What you will do
Go through the entries and transcribe each one exactly, dropping the pictures.

Data section

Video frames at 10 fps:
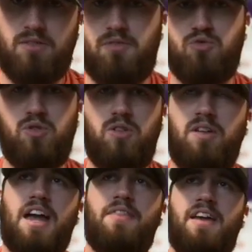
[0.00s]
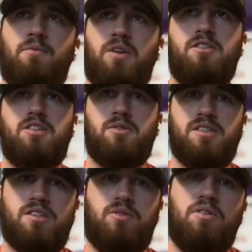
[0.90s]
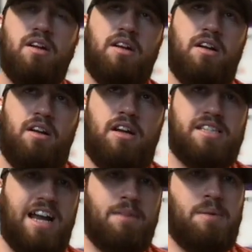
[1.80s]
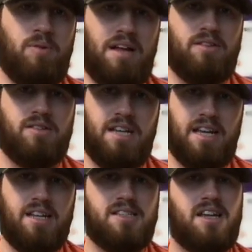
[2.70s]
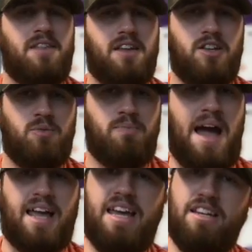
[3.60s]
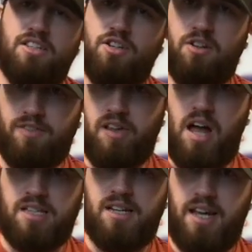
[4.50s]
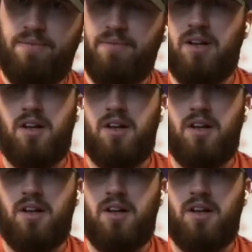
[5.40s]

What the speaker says: rule. And then what you do is you assign people out those tickets and then you back into your velocity.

Written response
Video frames at 10 fps:
[0.00s]
[0.90s]
[1.80s]
[2.70s]
[3.60s]
[4.50s]
[5.40s]

What the speaker says: rule. And then what you do is you assign people out those tickets and then you back into your velocity.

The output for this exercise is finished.